■ Input records
══════════

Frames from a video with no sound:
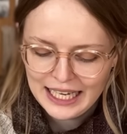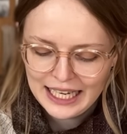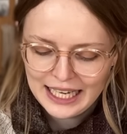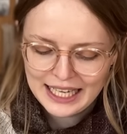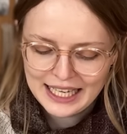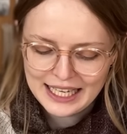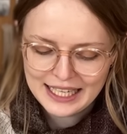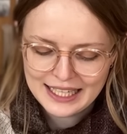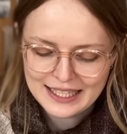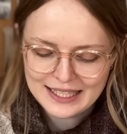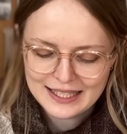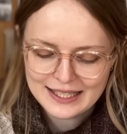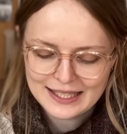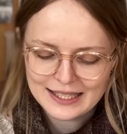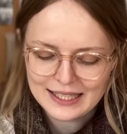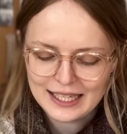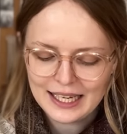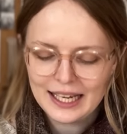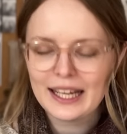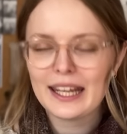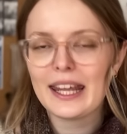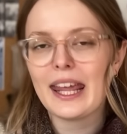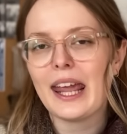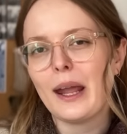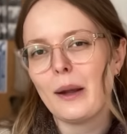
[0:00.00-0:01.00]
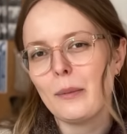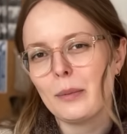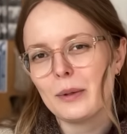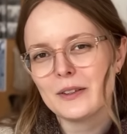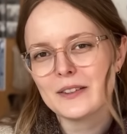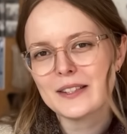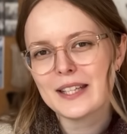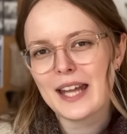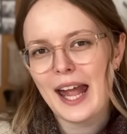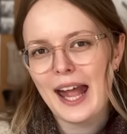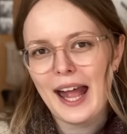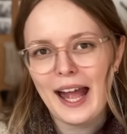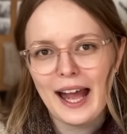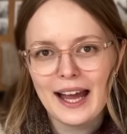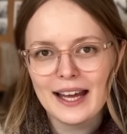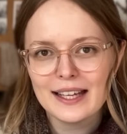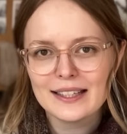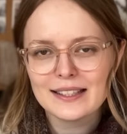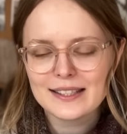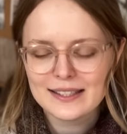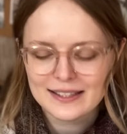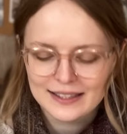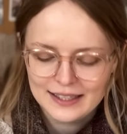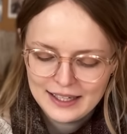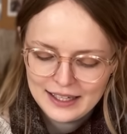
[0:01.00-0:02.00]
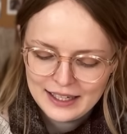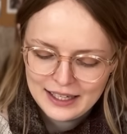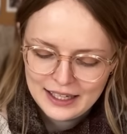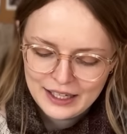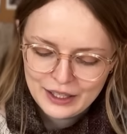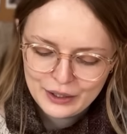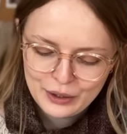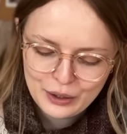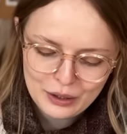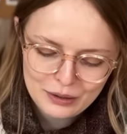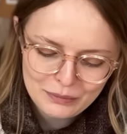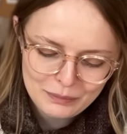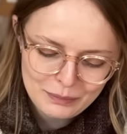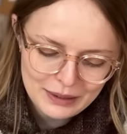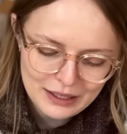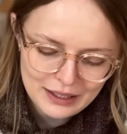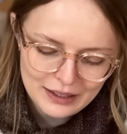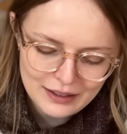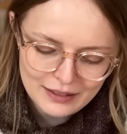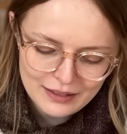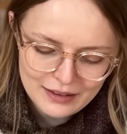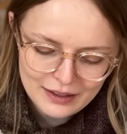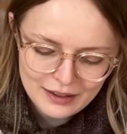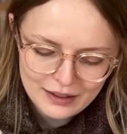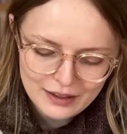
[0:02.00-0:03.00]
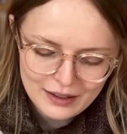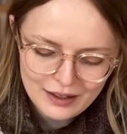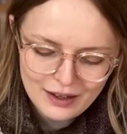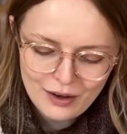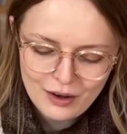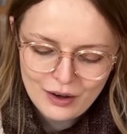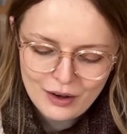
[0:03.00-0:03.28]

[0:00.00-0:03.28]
is a cabled hat. Could be the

══════════

■ Your objective
Write out the listing above again, exactly, but with no pictures in the copy.

■ Written response
Frames from a video with no sound:
[0:00.00-0:01.00]
[0:01.00-0:02.00]
[0:02.00-0:03.00]
[0:03.00-0:03.28]

[0:00.00-0:03.28]
is a cabled hat. Could be the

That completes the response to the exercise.